Understanding Charcot arthropathy
Diabetes has the unfortunate consequence of causing nerve damage, or neuropathy. In some cases, as the neuropathy progresses, our Cypress orthopedist sees patients who develop Charcot arthropathy in the foot and ankle. This is a nerve-mediated disorder that results in the abnormal breakdown of bone. It can cause fractures to develop and may result in significant deformities to the foot and ankle. These deformities may cause a number of other problems, including difficulty with shoe wear, ulcer formation and even the need for amputation.
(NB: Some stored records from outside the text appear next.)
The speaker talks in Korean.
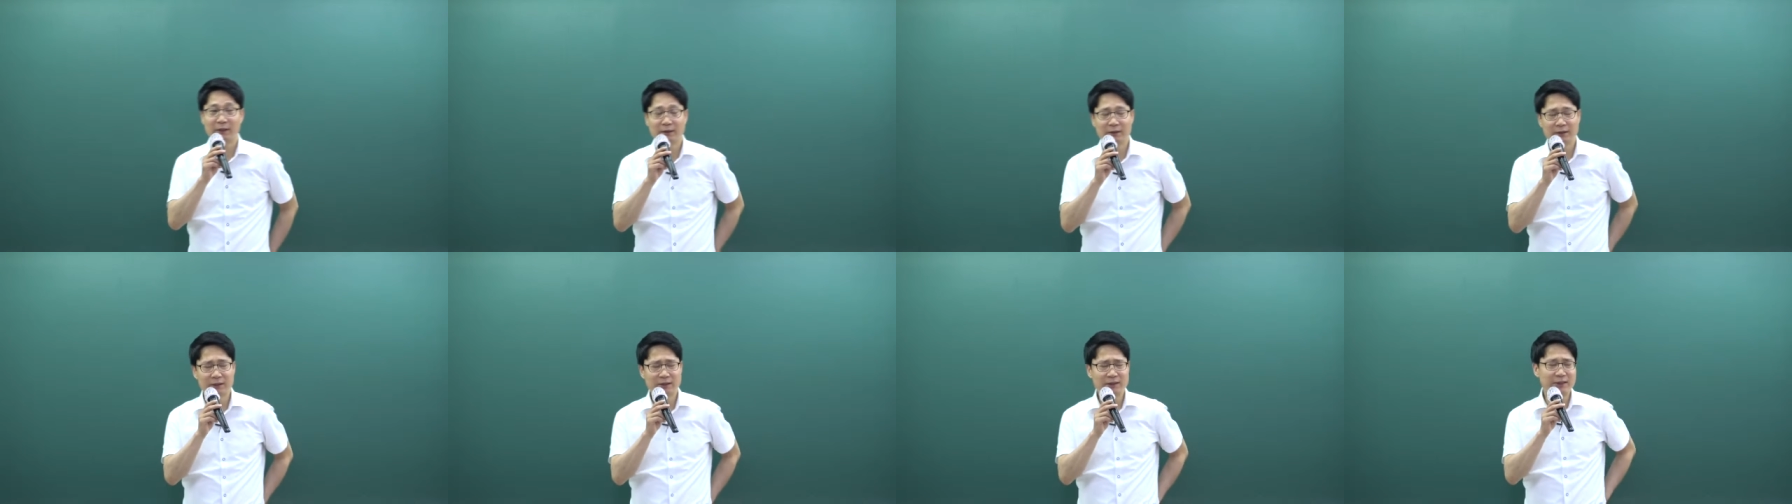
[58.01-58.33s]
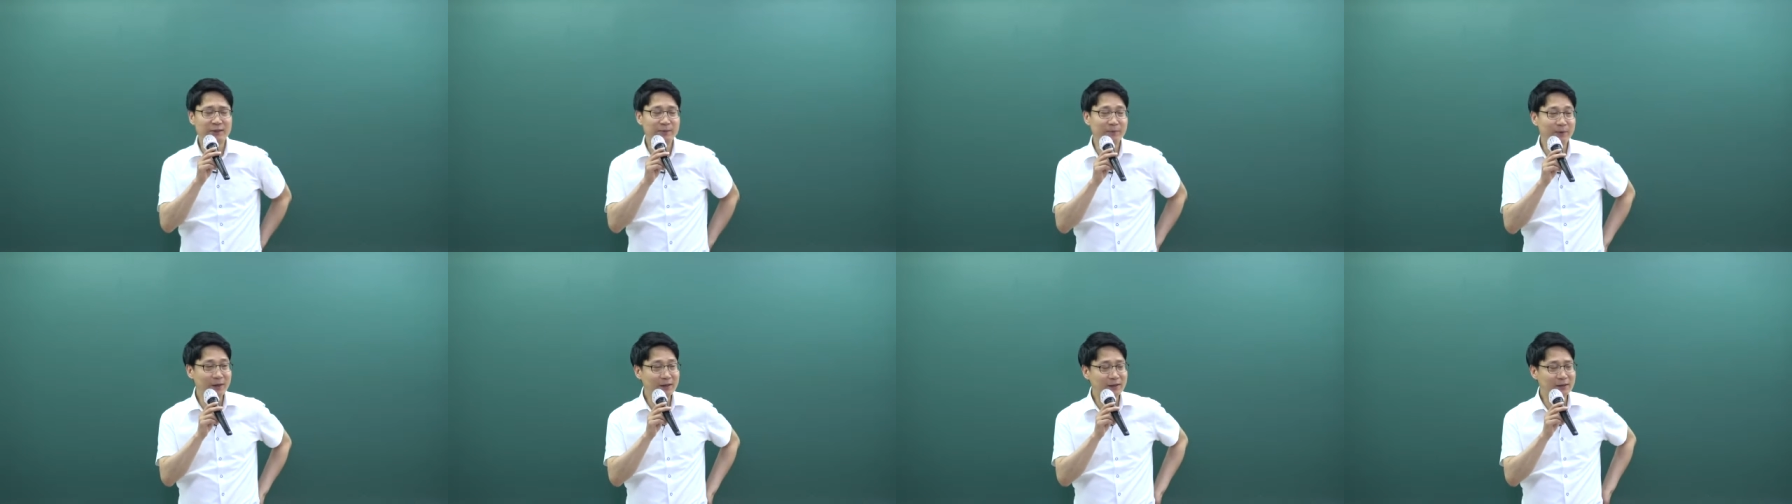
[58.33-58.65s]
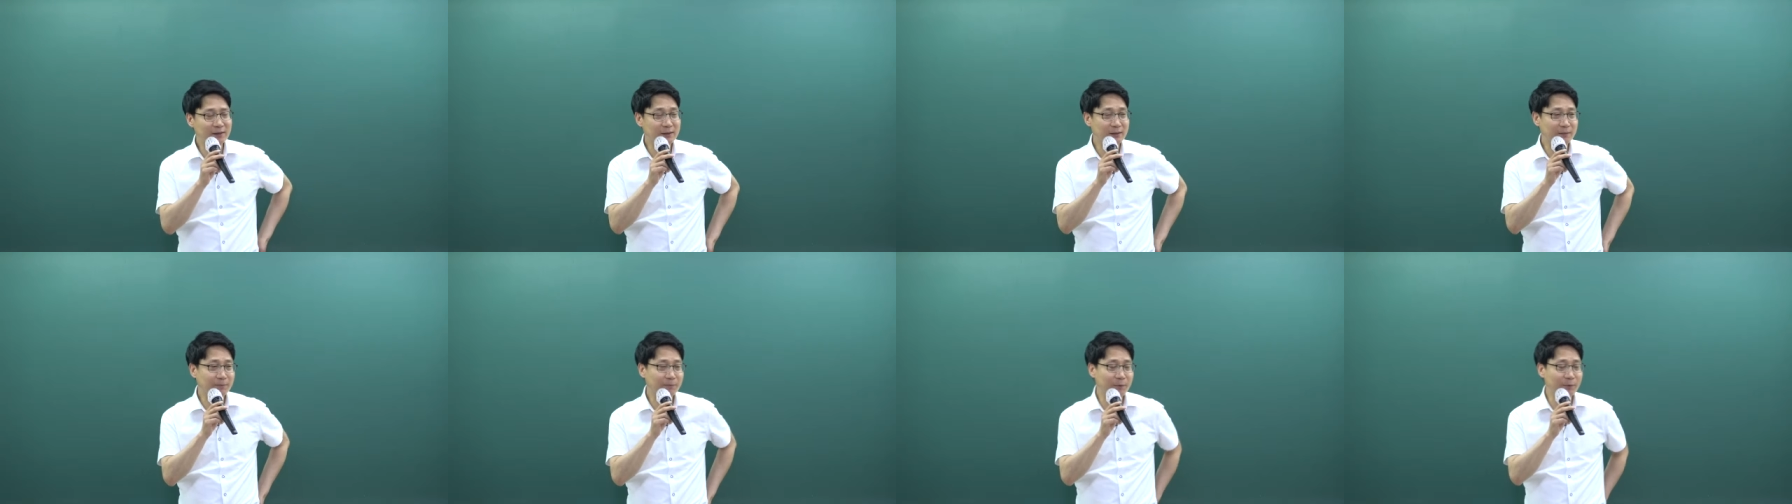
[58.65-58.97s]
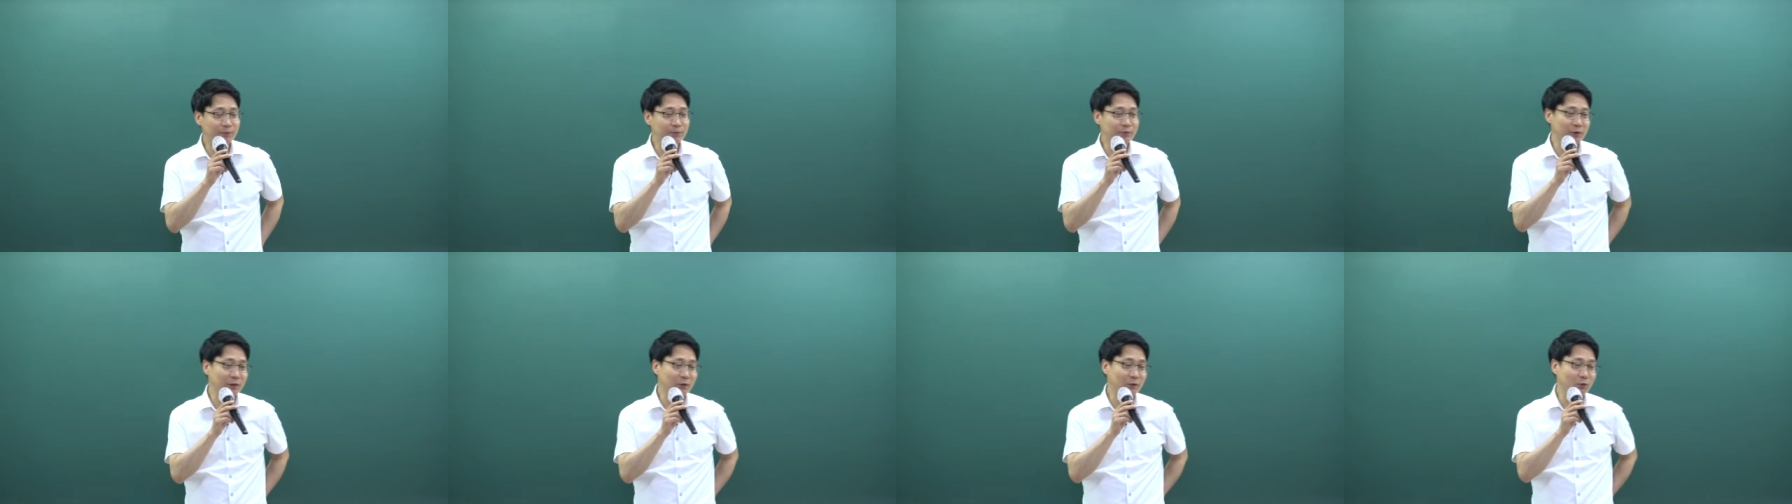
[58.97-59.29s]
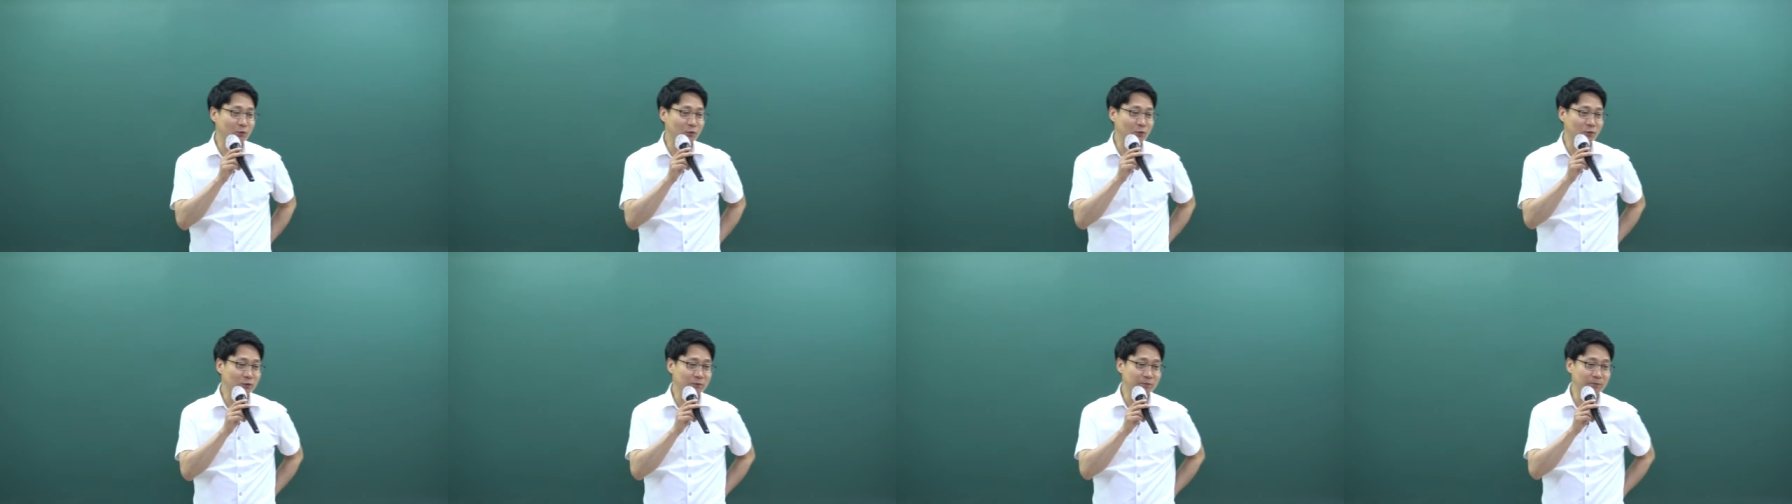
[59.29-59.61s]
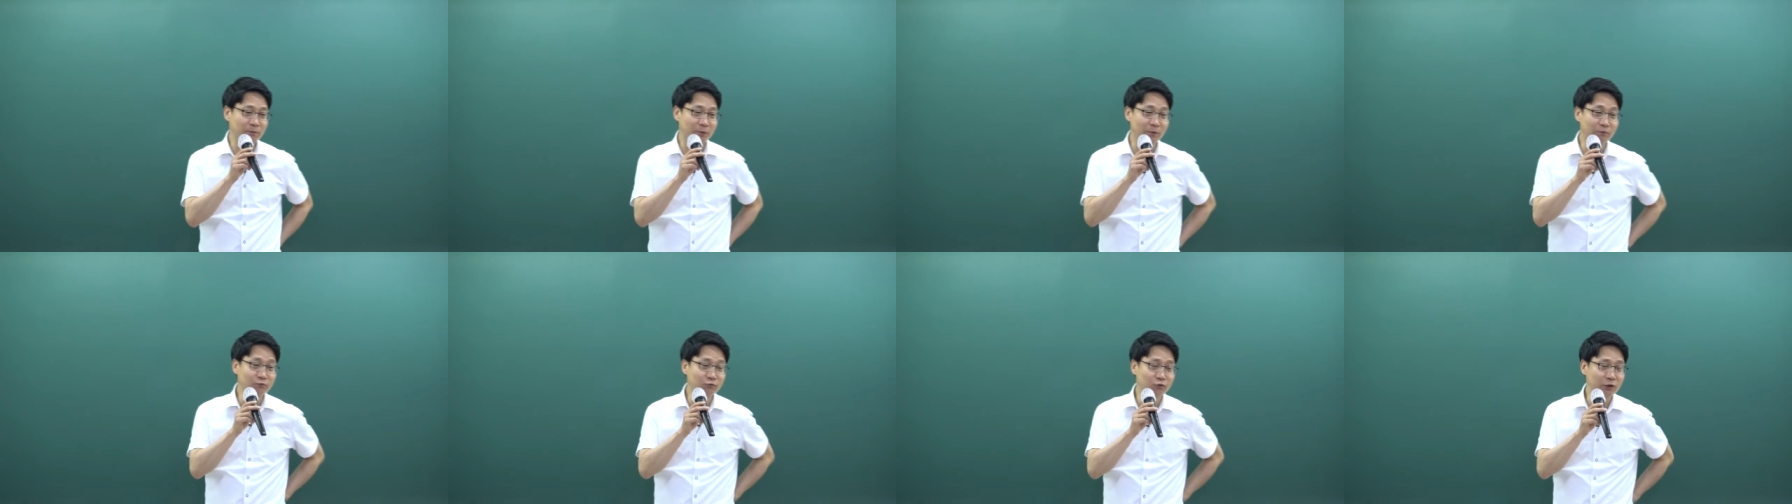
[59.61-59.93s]
근데 지방세법상으로는
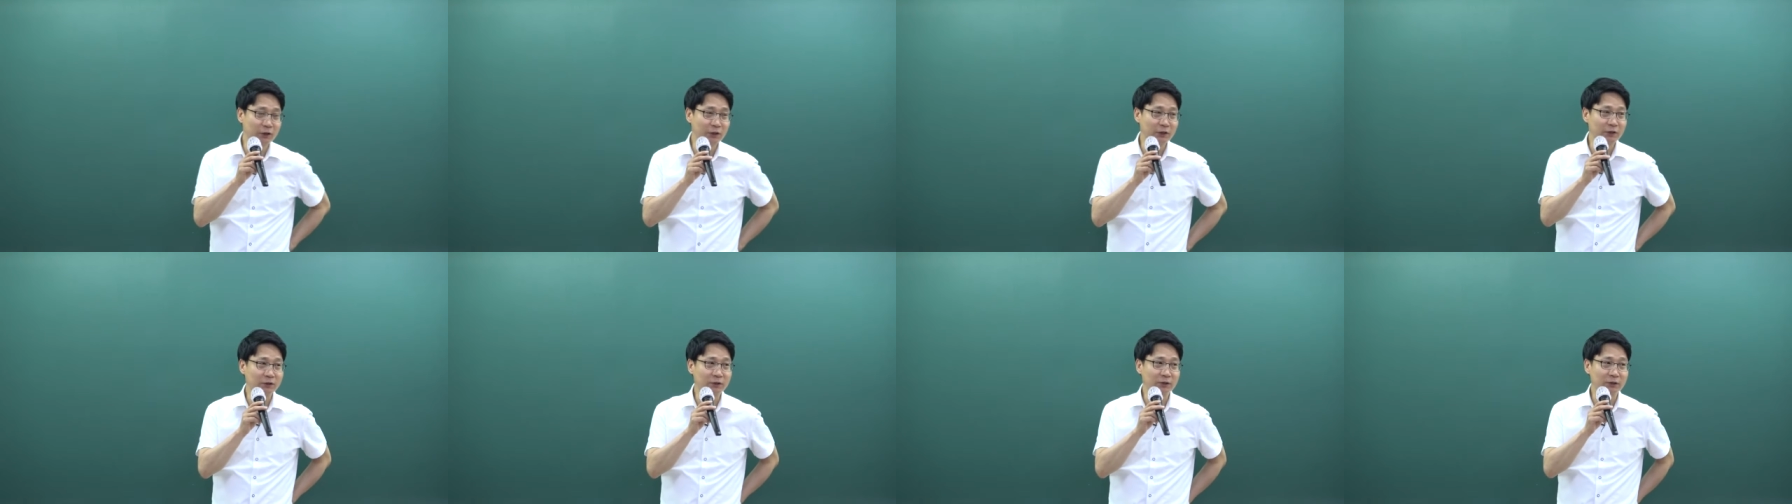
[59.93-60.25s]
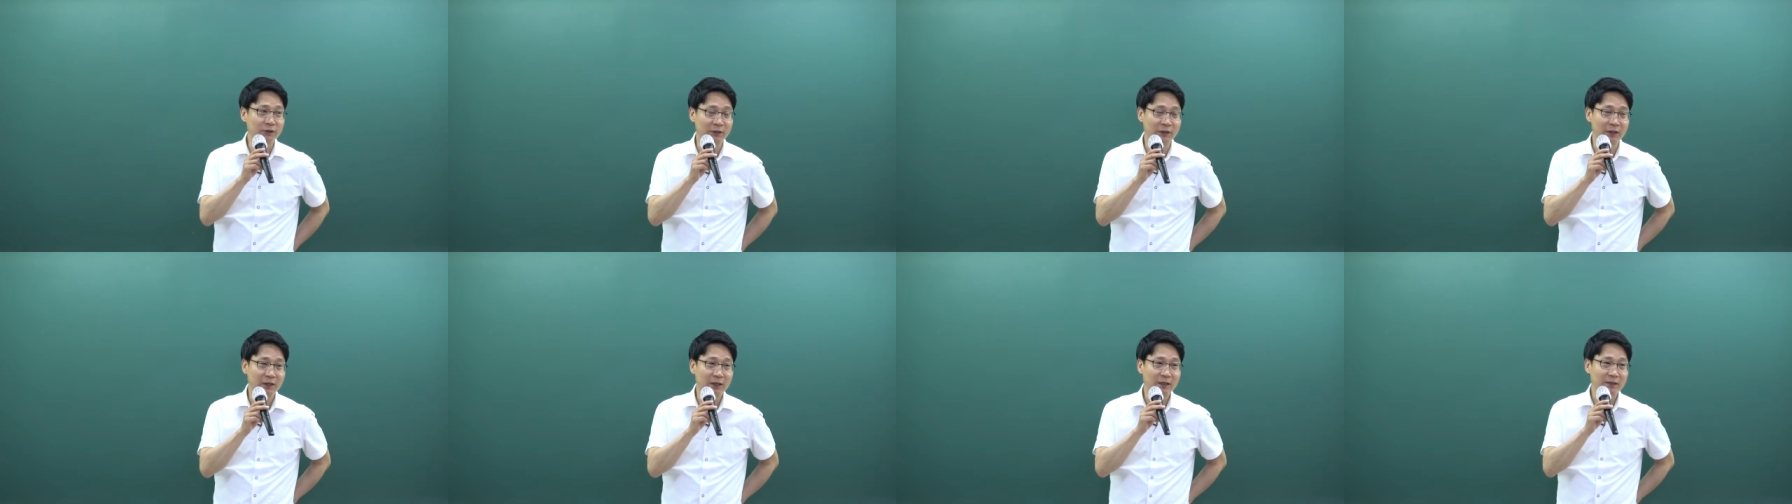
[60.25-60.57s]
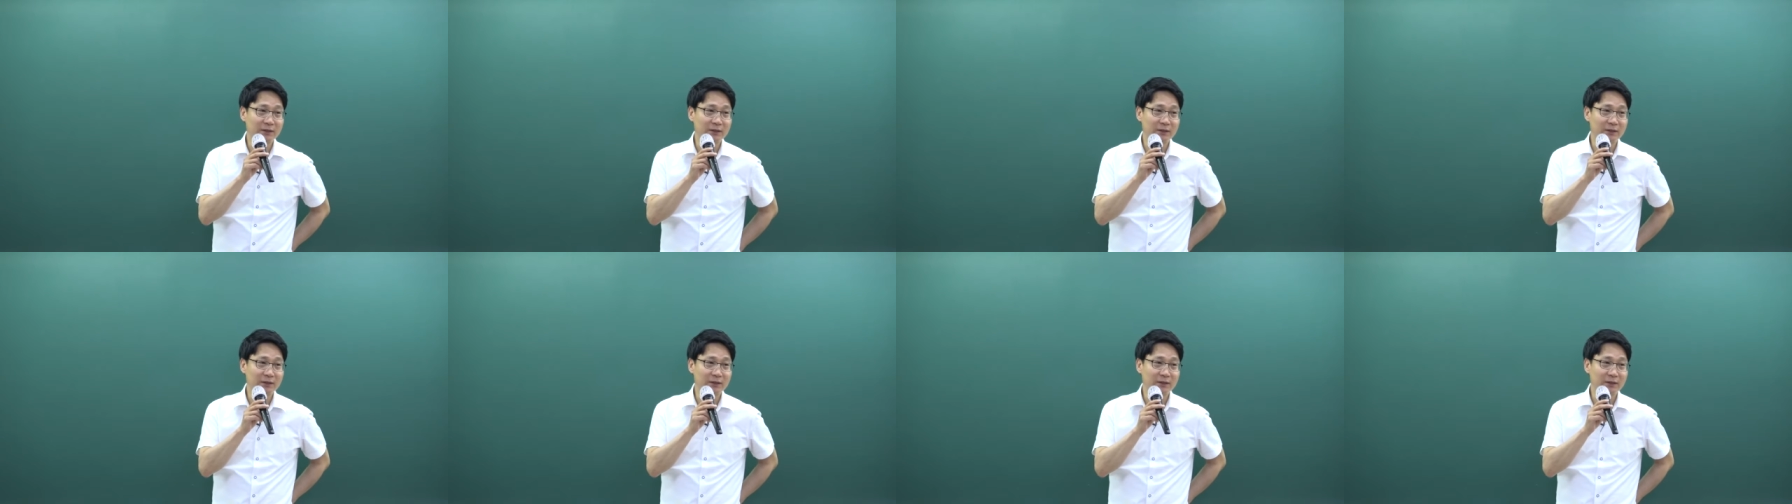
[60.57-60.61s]
법률에는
Presentation of Charcot arthropathy
Charcot arthropathy develops in three phases and presents as recurrent flare-ups.
- The initial phase typically presents as severe swelling, redness and warmth of the foot and ankle. These symptoms may develop rather suddenly and there is frequently no obvious inciting event or only minimal trauma. There is often much less pain than might be expected given the appearance of the foot. In many cases, this presentation may initially be misdiagnosed as an infection.
- The second phase occurs when the development of new fractures ceases and healing begins. The swelling, redness and warmth begin to resolve during this phase.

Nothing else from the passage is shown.